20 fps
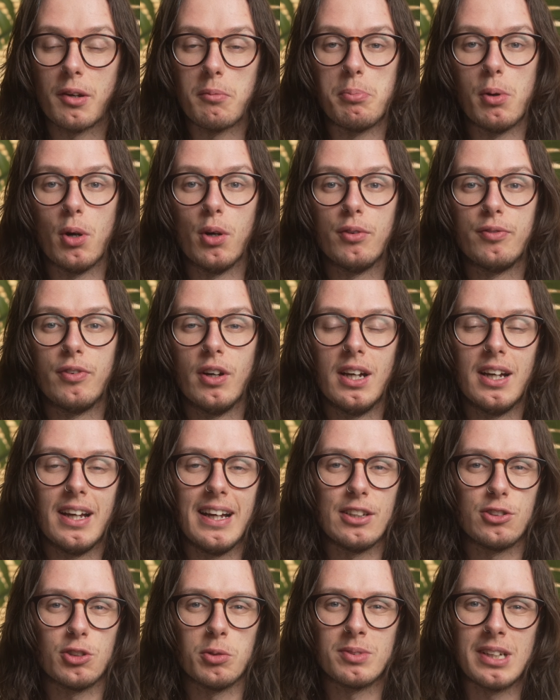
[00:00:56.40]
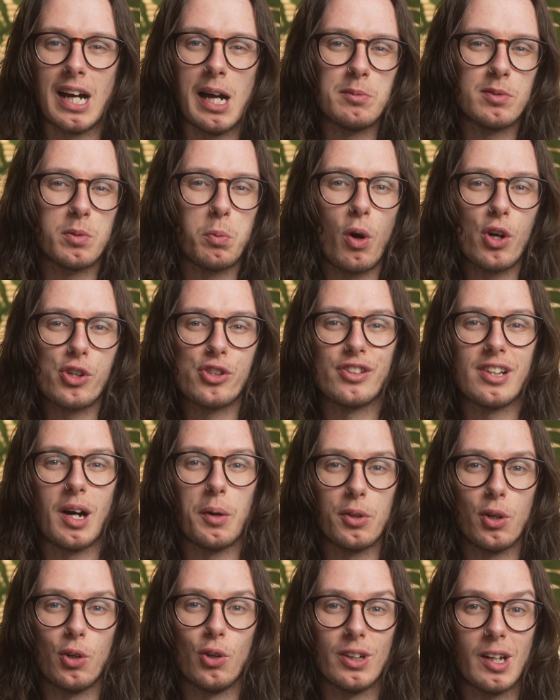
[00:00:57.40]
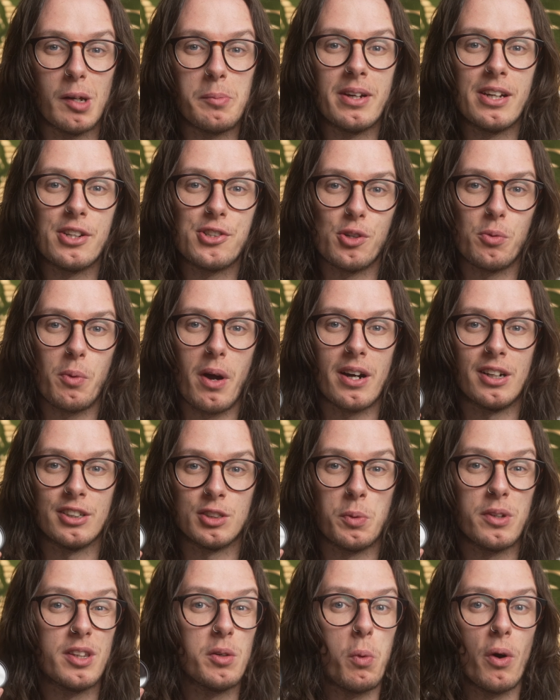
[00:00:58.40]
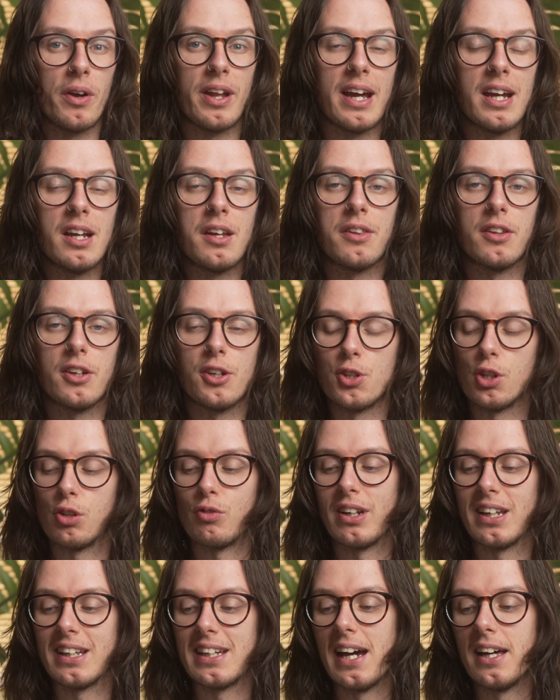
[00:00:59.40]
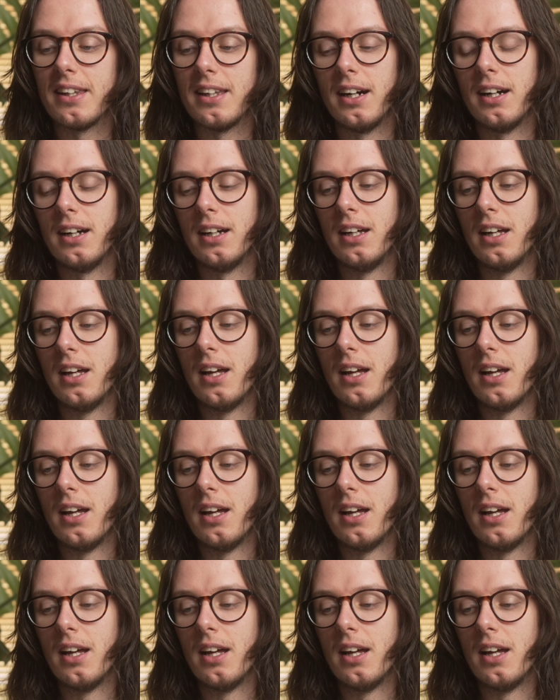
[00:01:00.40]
above, it sometimes washes out the whole image, whereas with the 1/8, you don't really get that.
————
TASK BRIEF: All of the entries above are to be written out exactly, with no pictures.

SOLVED EXERCISE:
20 fps
[00:00:56.40]
[00:00:57.40]
[00:00:58.40]
[00:00:59.40]
[00:01:00.40]
above, it sometimes washes out the whole image, whereas with the 1/8, you don't really get that.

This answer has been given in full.